I mention this not because her words surprised me, but because they have become so familiar. Over the past couple of years, when I have found myself hearing sharp criticism of multiculturalism in this country, it is very often coming from a Canadian-born child of religious-minority immigrants. "Multiculturalism was fine for my parents' generation," a Bangladeshi-Canadian radio producer told me, "but I have no use for it – it just makes me feel like a second-class Canadian."

The generation born after the M-word entered the Canadian vocabulary – the putative beneficiary of it – appears to find the concept obsolete. There don't appear to be any data on this, but ask around: Those who are the most "multicultural" often like the word the least.

How can this be, when Canada is just about the only country where the M-word is almost universally popular? Surveys taken over the past decade show that as many as 85 per cent of Canadians believe multiculturalism is good for the country. While leaders in Germany, Britain and France have gained political traction by blasting "multi-kulti," in Canada there is no major political party, left or right, that opposes the concept.

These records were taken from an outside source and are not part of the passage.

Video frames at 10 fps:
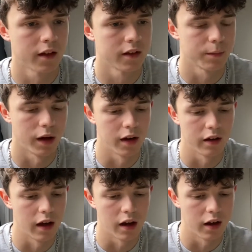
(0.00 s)
but
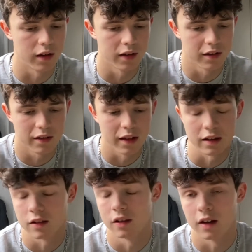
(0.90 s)
yeah, that's
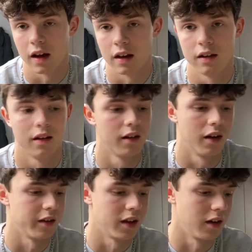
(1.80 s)
okay. I
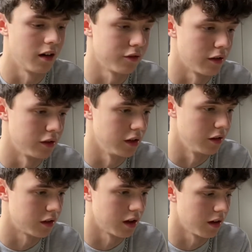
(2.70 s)
think I've never used
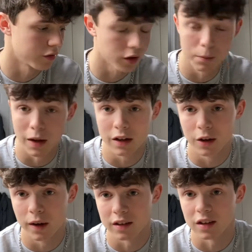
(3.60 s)
it. I've got a mate who
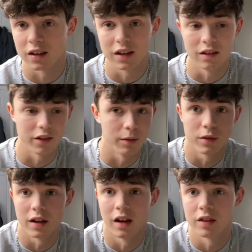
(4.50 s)
has it. He seems to
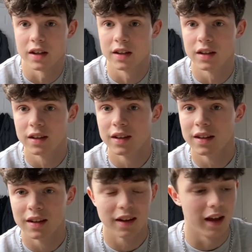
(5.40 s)
love it,
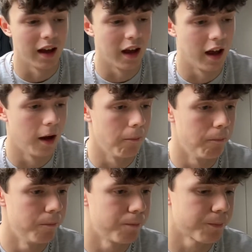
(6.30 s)
and
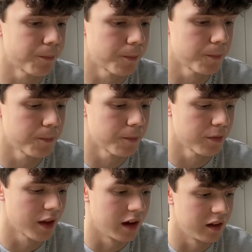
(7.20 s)

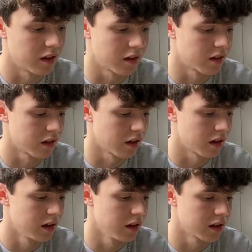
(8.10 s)
he says it's exactly
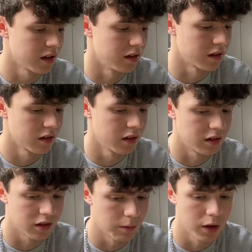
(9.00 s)
like this. It's
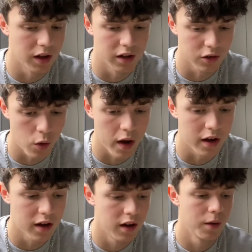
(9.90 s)
similar, it's quick,
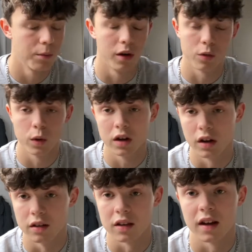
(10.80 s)
but it's
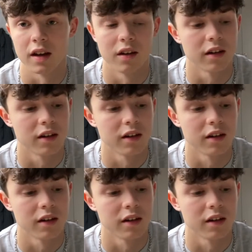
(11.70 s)
Windows, and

Why mess with a good thing, then? You have to understand the distinction. When people like me – a sixth-generation Anglo-Canadian – hear people criticizing multiculturalism, we think they're attacking the "multi" part. A good part of those unhappy 15 per cent would probably prefer the old Canada of British and French immigrants and natives. Add to that a few who don't care for darker skin colours and some who harbour a dark distrust of religious minorities.

But what bothers these children of immigrants is the second half of the word – not the "multi," but the "culturalism." They have no problem with ethnic, racial, religious or linguistic diversity – just not as defined, from the outside, by the neat categories preferred by people like me and by the government policies that enforce these categories.

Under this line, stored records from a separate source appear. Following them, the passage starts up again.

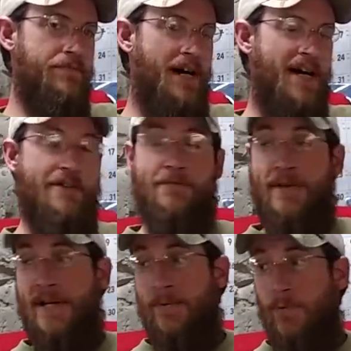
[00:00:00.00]
I have
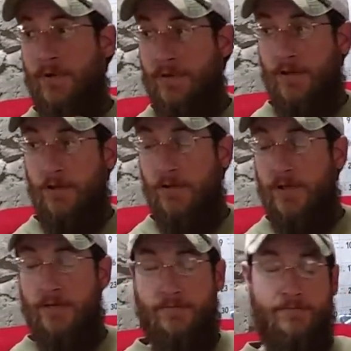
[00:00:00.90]
found with the
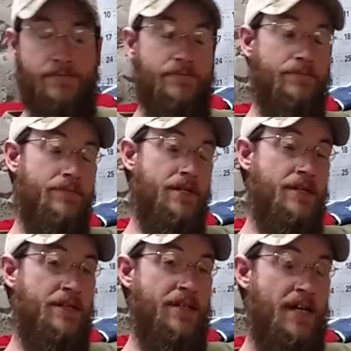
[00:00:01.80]
unit in
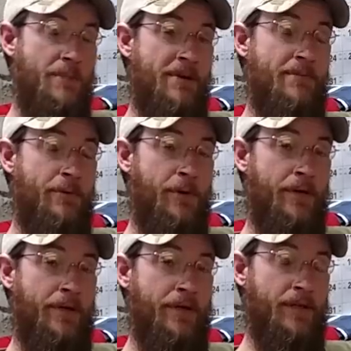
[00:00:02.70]
the time I've been
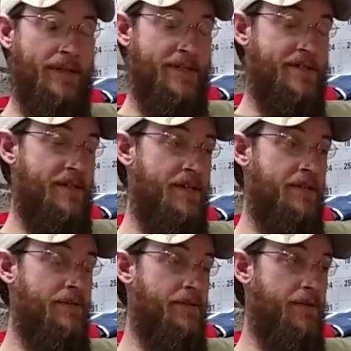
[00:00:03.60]
running it, like I said,
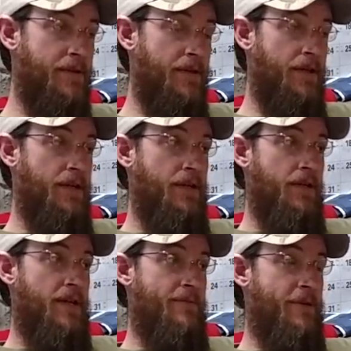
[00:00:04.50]

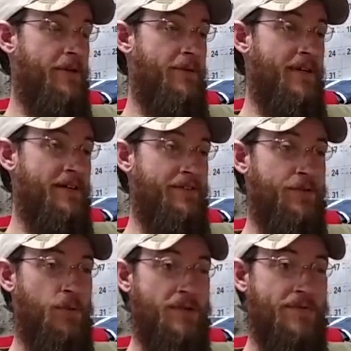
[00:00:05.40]
I've run around
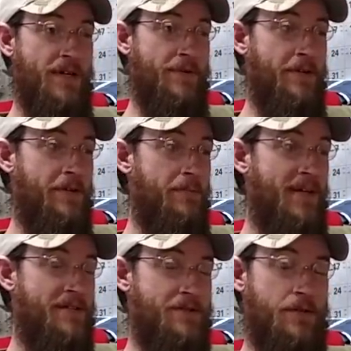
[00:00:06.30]
2,500
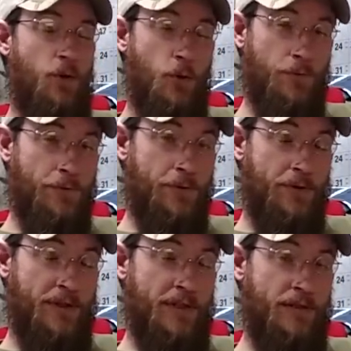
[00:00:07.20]
pounds of coal through it
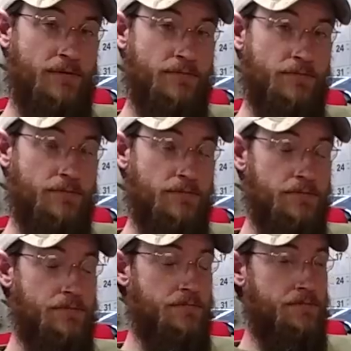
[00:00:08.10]
now.
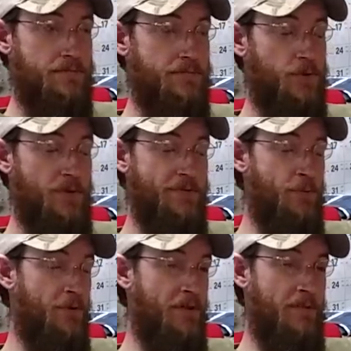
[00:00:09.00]

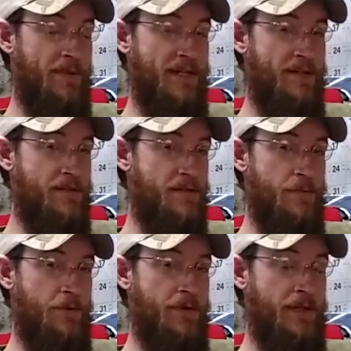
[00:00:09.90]
2,400 pounds,
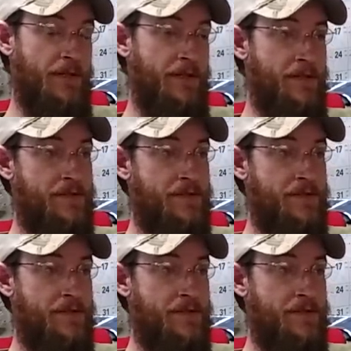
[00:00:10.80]
somewhere around there.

This distinction is made sharply by British scholar Kenan Malik, who is part of a wave of British and European figures on the "ethnic" centre-left (he is of Indian-Muslim descent) who are outspokenly opposed to multiculturalism.

In his Milton K. Wong lecture in Vancouver last year, he identified the two chief ways we understand the word multiculturalism. The first is what he calls "the lived experience of diversity." That's how I enjoy multiculturalism – the Eritrean guy across my street who makes good coffee, the bowl of pork bone soup down the street in Koreatown.

The second he calls "multiculturalism as a political process, the aim of which is to manage that diversity." For immigrants, and especially their children, this is the face of multiculturalism – not an experience, but something that is done to them.

It is, to quote Mr. Malik, "a set of policies, the aim of which is to manage and institutionalize diversity by putting people into ethnic and cultural boxes, defining individual needs and rights by virtue of the boxes into which people are put, and using those boxes to shape public policy." The policies have created "communities," united by associations and generally self-appointed leaders, often through the temple or the mosque.

It only looks diverse from the outside. Inside those "communities," it is more like what economist Amartya Sen calls "plural monoculturalism" – a diversity of isolated islands.

How would I respond if I were subject to such policies? Imagine the creation of a white Anglo-Saxon Protestant policy, with celebrations organized by the WASP Council of Canada – whose leaders were typically older men from the Church of England – and everything I read about me was written through the lens of such councils and their spokespeople. Yes, it does sound like Toronto in the 1950s. I'm also certain I would rebel against it.

This is the post-immigrant shift: For the first generation, multiculturalism was a way to feel part of the national whole; for the second, it often feels like a barrier to such inclusion. For this new, comfortably inclusive Canada, we need a new vocabulary: More "multi," less "culturalism."